Klient

Prywatna sieć placówek medycznych (szpitale i centra diagnostyczne) działająca w kilku krajach UE. Organizacja przetwarzała wrażliwe dane medyczne pacjentów oraz integrowała systemy HIS, RIS, platformy e-rejestracji i rozwiązania chmurowe wykorzystywane do archiwizacji badań.

Wyzwanie 

Wraz z rozwojem usług cyfrowych (telemedycyna, e-wyniki, integracje z laboratoriami) znacząco wzrosła powierzchnia ataku.
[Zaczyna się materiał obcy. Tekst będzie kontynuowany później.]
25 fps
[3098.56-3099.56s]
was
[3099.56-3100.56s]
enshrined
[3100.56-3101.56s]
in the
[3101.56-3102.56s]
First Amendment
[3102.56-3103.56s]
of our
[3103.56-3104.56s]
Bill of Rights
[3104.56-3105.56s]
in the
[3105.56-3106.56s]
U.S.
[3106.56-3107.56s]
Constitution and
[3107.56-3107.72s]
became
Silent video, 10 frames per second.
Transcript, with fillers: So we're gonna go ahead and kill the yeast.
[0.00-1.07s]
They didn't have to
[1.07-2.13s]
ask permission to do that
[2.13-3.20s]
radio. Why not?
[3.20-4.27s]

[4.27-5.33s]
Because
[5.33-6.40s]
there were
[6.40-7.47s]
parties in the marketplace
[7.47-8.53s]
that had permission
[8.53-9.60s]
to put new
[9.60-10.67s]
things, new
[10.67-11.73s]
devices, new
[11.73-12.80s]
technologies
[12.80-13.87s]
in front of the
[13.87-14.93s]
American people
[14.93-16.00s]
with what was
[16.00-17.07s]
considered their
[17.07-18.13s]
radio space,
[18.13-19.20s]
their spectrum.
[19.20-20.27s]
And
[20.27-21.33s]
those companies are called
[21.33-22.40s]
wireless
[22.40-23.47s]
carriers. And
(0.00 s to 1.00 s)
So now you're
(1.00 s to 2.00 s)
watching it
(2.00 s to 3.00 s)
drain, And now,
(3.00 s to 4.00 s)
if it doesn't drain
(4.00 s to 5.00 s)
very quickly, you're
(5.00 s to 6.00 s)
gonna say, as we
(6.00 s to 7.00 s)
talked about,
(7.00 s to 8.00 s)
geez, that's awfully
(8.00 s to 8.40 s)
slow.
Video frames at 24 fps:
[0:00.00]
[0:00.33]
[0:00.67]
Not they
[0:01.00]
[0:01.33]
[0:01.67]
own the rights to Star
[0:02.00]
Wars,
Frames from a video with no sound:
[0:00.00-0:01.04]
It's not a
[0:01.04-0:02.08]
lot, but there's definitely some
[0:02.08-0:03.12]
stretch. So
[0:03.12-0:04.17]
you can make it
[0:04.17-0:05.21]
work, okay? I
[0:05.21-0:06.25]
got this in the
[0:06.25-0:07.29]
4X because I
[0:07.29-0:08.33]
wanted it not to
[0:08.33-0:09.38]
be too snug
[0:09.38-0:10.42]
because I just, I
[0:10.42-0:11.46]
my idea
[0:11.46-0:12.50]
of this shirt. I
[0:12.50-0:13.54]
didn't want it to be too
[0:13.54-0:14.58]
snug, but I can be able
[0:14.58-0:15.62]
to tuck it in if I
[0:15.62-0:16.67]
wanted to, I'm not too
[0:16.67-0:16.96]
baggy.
Audyt bezpieczeństwa wykazał:

• brak dedykowanej osoby odpowiedzialnej za bezpieczeństwo aplikacyjne i infrastrukturę,
• niespójne zarządzanie dostępami do systemów medycznych,
• ograniczony monitoring zdarzeń bezpieczeństwa,
• ryzyko niezgodności z RODO i lokalnymi regulacjami dot. danych medycznych.

Organizacja nie była gotowa na budowę pełnego zespołu security, ale potrzebowała szybkiego wzmocnienia kompetencji operacyjnych.

Rozwiązanie 

W modelu staff augmentation dostarczyliśmy jednego Senior Cybersecurity Specialist, który został włączony do zespołu IT klienta jako ekspert odpowiedzialny za obszar bezpieczeństwa.

Zakres działań obejmował:

• przegląd architektury bezpieczeństwa systemów medycznych (HIS, systemy obrazowe, platformy chmurowe),
• uporządkowanie modelu zarządzania dostępem (role, uprawnienia, przeglądy cykliczne),
• wdrożenie centralnego monitoringu logów i podstawowych use case’ów detekcyjnych,
• wsparcie w analizie podatności i koordynację działań naprawczych,
• aktualizację polityk bezpieczeństwa oraz procedur reagowania na incydenty,
• współpracę z działem prawnym w zakresie zgodności z RODO.

Ekspert pełnił rolę operacyjną i doradczą, raportując bezpośrednio do IT Managera.

Wnioski

• Zwiększona kontrola nad dostępem do danych medycznych i systemów krytycznych
• Skrócenie czasu reakcji na incydenty bezpieczeństwa
• Uporządkowane procesy zarządzania podatnościami
• Zmniejszenie ryzyka naruszeń danych wrażliwych

Klient szybko zabezpieczył kluczową kompetencję cyberbezpieczeństwa, podnosząc poziom ochrony danych pacjentów bez konieczności tworzenia rozbudowanego działu security.